It wouldn't, of course,
she was caught between the devil and the deep blue sea. The very next
evening the German civilian returned to exert more pressure and an appointment
was made in Bayonne with a higher-ranking official for the following Saturday.
In a hopeless attempt to escape an impossible situation, the following
day Lillian took the train for Paris. Not, perhaps, the best of ideas:
the Gestapo, as might be expected, took a dim view of this: Three days
after her arrival in Paris, early in the morning of December 5th 1940,
she was arrested by the French police.
She was questioned
twice at the Commissariat and unfortunately had to show as proof of identity,
her British passport for she had not yet received her French identity
card. Then she was escorted to the Gare de l'Est and put on a train for
Francfort-on-Main where, to her surprise, she found herself surrounded
by hundreds of other British women. Before the train reached the frontier
it suddenly changed route. Apparently the British Prime Minister, Winston
Churchill, had been informed of the impending deportation of 6000 British
women from France - they were all part of this same convoy - and somehow
he managed to convince the German authorities to keep them on French soil.
Since the Germans considered the occupied zone of France as German territory
anyway they agreed and so the train was diverted.

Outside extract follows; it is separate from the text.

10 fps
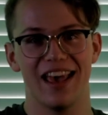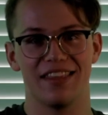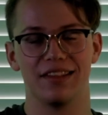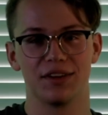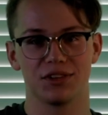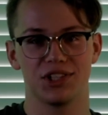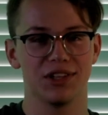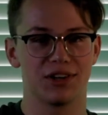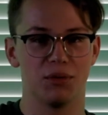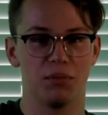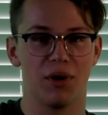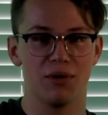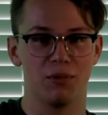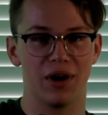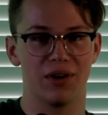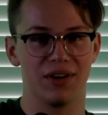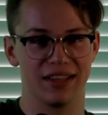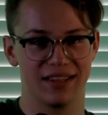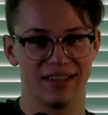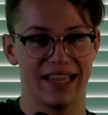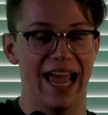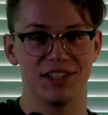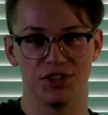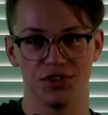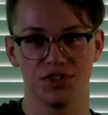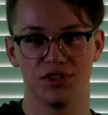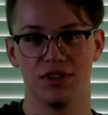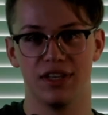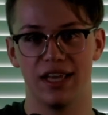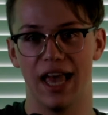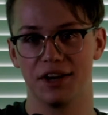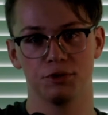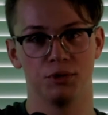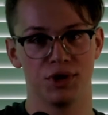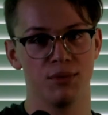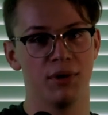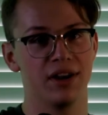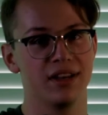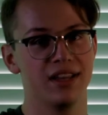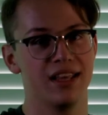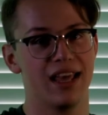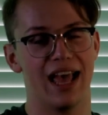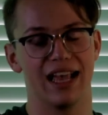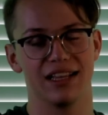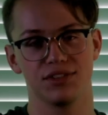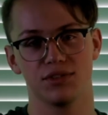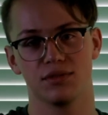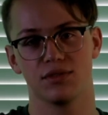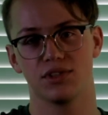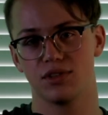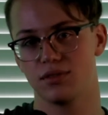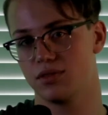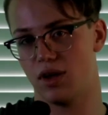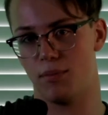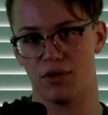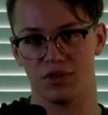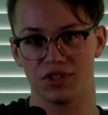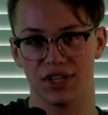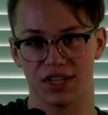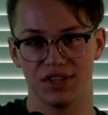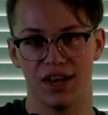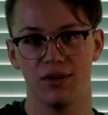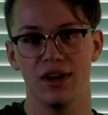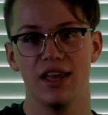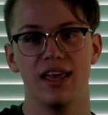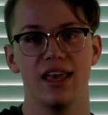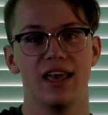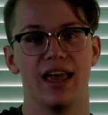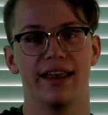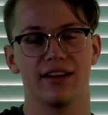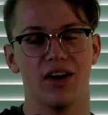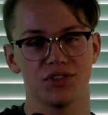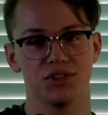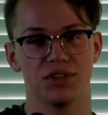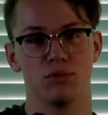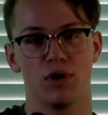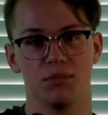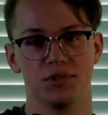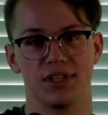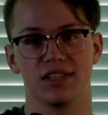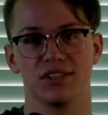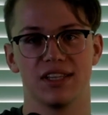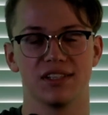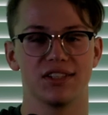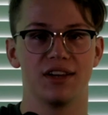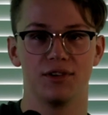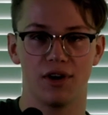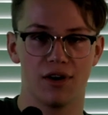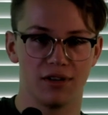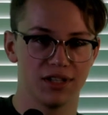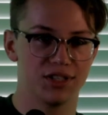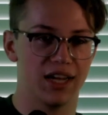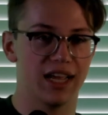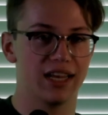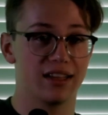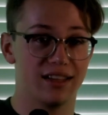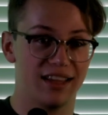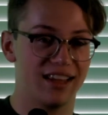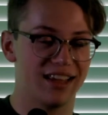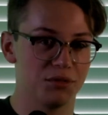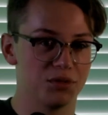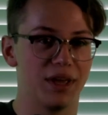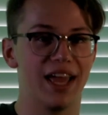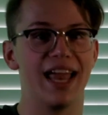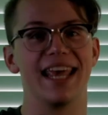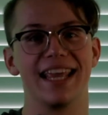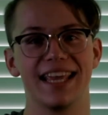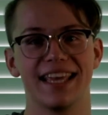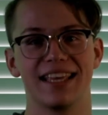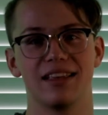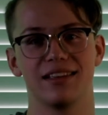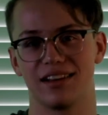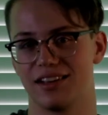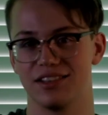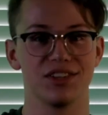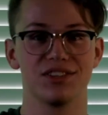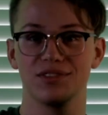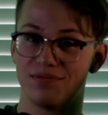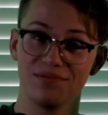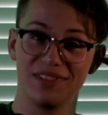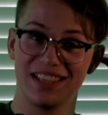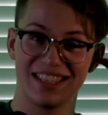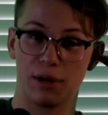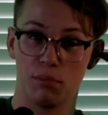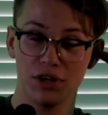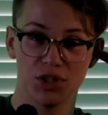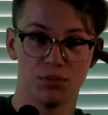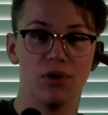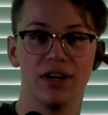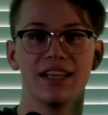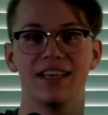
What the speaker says: The little silicone part where it attaches to the actual earbud has a part that sticks out, and it constantly rubs against the inside of your cartilage, and it gives me a headache because it's like a pressure point.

It eventually drew into
Besançon station, the women disembarked and walked up a hill to the "Citadelle
Vauban", a notorious garrison known for its deplorable sanitary conditions
and a reputation as a breeding ground for dysentery. The Germans in Besançon
were not prepared for the sudden apparition of 6,000 women in their Front-Stalag
n° 142. They hastily dug long parallel trenches covered with planks in
the large courtyard to serve as latrines. Lillian later carried a vivid
memory of these and used to say she did not mind looking at the bottoms
of the women in front of her, but hated having hers observed from behind.

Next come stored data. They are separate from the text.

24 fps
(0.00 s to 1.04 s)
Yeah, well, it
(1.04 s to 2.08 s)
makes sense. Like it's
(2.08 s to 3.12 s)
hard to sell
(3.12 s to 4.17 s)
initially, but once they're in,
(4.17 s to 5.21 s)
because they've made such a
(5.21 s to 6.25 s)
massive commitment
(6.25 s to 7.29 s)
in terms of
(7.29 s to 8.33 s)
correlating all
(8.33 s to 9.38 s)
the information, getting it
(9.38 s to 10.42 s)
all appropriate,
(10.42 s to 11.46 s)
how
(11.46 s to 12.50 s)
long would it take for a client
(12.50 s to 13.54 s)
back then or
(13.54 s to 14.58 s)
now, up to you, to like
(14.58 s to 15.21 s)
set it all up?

Entering the camp building for the first time she was met with the odd
sight of dozens of women, all scrubbing pots and pans with sand. " Poor
women ", she thought, " they have already gone mad ". Soon she joined
them however: the rule was that each internee had to find her own pan,
recuperated from the ancient garrison kitchen. The only means of cleaning
this newly-acquired utensil was a pile of sand outside. Hence the curious
scene which had met her eyes on arrival. She also had to find a bed -
many had been recuperated by the Germans from neighbouring garrisons to
meet the needs of this sudden influx but they were all dumped together
outside and it was left to the women to fetch and install them. Most beds
were wooden but fortunately, Lillian got a steel one. Getting a metal
bed was something of a luxury: there are fewer places for bedbugs to hide
in a metal bed and consequently one is less bitten than in a wooden bed.

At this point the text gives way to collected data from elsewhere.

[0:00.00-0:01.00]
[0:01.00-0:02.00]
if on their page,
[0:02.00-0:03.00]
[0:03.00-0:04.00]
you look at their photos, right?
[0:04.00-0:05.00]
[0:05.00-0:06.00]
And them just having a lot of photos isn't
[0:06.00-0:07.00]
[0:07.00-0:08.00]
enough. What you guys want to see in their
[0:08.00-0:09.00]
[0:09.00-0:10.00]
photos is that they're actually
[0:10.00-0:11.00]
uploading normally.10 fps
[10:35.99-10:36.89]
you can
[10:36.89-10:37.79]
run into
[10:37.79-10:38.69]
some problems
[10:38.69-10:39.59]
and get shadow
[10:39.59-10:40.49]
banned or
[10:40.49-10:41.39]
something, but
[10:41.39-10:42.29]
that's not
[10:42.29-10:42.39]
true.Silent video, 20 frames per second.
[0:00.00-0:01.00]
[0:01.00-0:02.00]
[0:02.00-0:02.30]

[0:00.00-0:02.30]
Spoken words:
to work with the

Insects were, however, everywhere and even drinking your coffee, you had
to keep an eye on it for it was not unknown for one to fall into a cup
from the ceiling. Depending on the size, each dormitory housed between
twenty and forty women. Bunk beds, one above the other, lined the walls
and in the middle was a long table with benches on either side. At one
end of the room there was a coal-burning stove. To keep this alight, the
internees had to fetch fuel from the snowy courtyard. Lillian's kilt was
worn threadbare from carrying sacks of coal and it had to be mended and
re-mended continually. It was a severe winter even for Besançon which,
backed up against the Jura mountains as it is, is a cold city in the best
of winters. Hence sewing and cutting trousers out of garrison grey cotton
blankets became a general hobby. In one of her letters to her husband
she mentions the food: We have, she said, " boiled potatoes with a wee
piece of boiled meat every day" and
in the evening soup, "rye bread and café national." The latter was probably
some sort of " ersatz " café of which many varieties existed made from
roasted grains, acorns, and/or chicory. In addition there was a canteen
where you could purchase butter, cheese, wine, beer, fruit, gingerbread,
etc. Internees also received monthly prisoner of war fod parcels from
the International Red Cross committee. The irony of the situation was
that many in France ate worse at that time and Lillian used to send the
Red Cross parcels to her husband in Paris (see photo). The days were long
and boring for there was little to do. However family members were allowed
to visit, a privilege much appreciated, not so much for the opportunity
to gossip but because visits provided opportunities to obtain food or
rare luxuries like soap, clothes, etc. Strangely the internees frequently
managed to find relatives in the area and even more strangely they usually
turned out to be nuns! Actually, most of them were probably friends of
friends of the family or even more distant contacts promoted to the status
of relatives for the occasion. Visitors were received in the "salle de
visites" and Lillian found an occupation every morning as a sort of receptionist,
conducting internees to the parlour when a visitor called. (see photo
of her armlet). However she was not used to her married name and still
sometimes failed to respond to a call for her services.
The
atmosphere in the Front-Stalag, to give this camp its German title, was
not what Lillian had expected. A former girl guide and red cross nurse,
she thought everyone would pull together in the best of British tradition.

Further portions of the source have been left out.